26 mars 1773, à Ferney
Vous me faites aimer la vie, monsieur, par l’intérêt que vous daignez prendre à mes maux.
Je n’ai plus de fièvre, mais je n’ai point de convalescence. L’insomnie s’est jointe à toutes mes souffrances, depuis plus de deux mois. J’attribue cette insomnie à la goutte qui se promène tantôt sur mes pieds, tantôt sur mes genoux, tantôt sur mes mains, et qui se trouve partout si mal logée qu’elle n’y reste pas longtemps. Il faut souffrir tout cela avec patience et bien remercier la nature de ne m’avoir envoyé ni gravelle, ni pierre, ni apoplexie, ny dyssentrie, ni gangrène. Elle a un peu endurci mes oreilles, mais elle n’a pas endurci mon cœur. Il est si sensible à vos bontés que, s’il peut avoir deux ou trois jours d’une santé tolérable, il viendra vous remercier chez vous. Il est bien juste que les clients aillent faire leur cour chez leurs patrons.

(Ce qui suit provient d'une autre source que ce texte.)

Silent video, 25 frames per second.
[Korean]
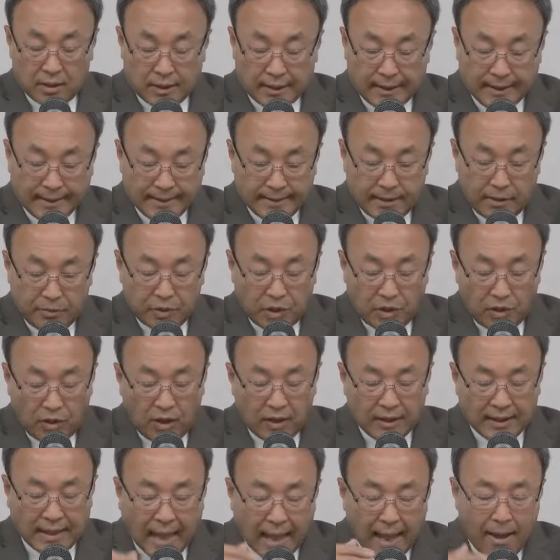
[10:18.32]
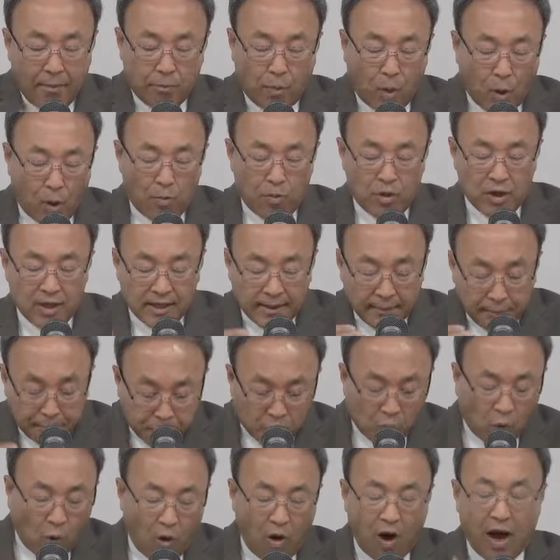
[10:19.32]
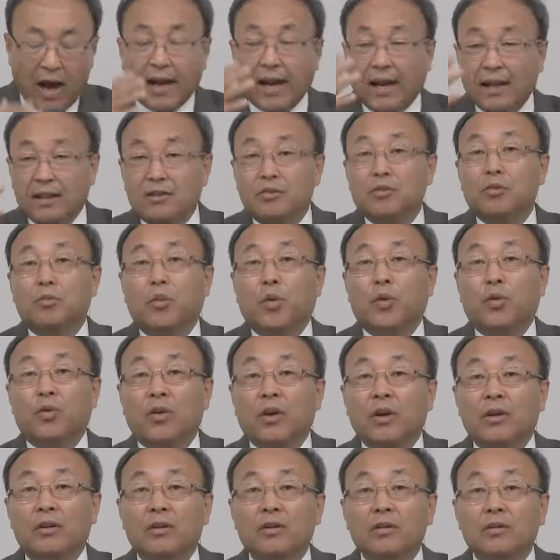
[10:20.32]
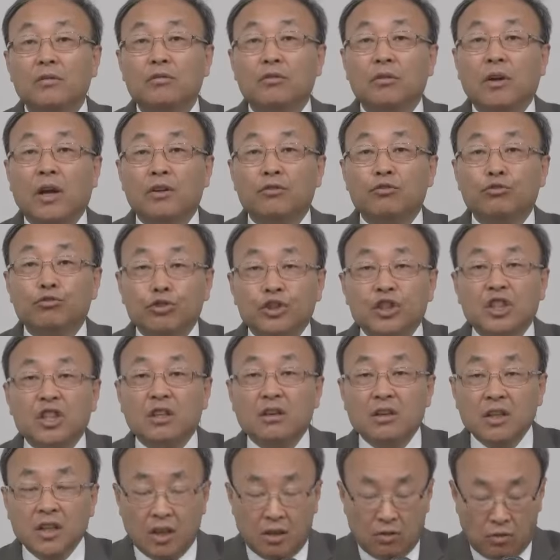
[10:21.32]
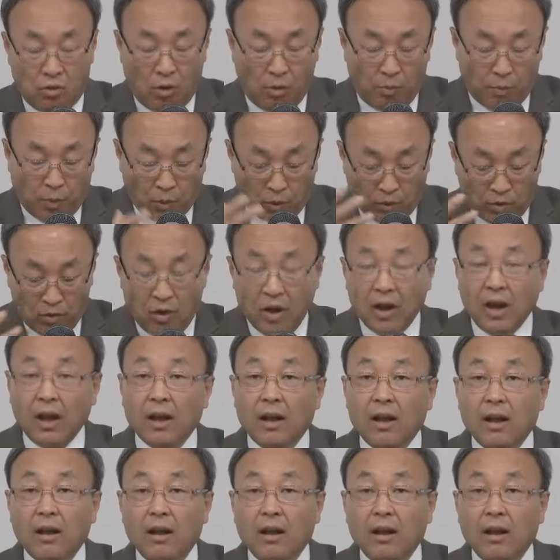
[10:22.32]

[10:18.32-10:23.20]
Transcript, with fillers: 킹제임 성경 내 몸을 입고 하나님을 보는 거예요. 우리가 육신을 입고 보는 거야.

Madame Denis doit remercier votre fils: je le félicite d’avoir un tel père et ne vous félicite pas moins. Jouissez longtemps de votre bonheur et de votre réputation, et agréez les sentiments de tendre attachement et d’extrême reconnaissance avec les quels j’ai l’honneur d’être, monsieur, votre très humble, &c.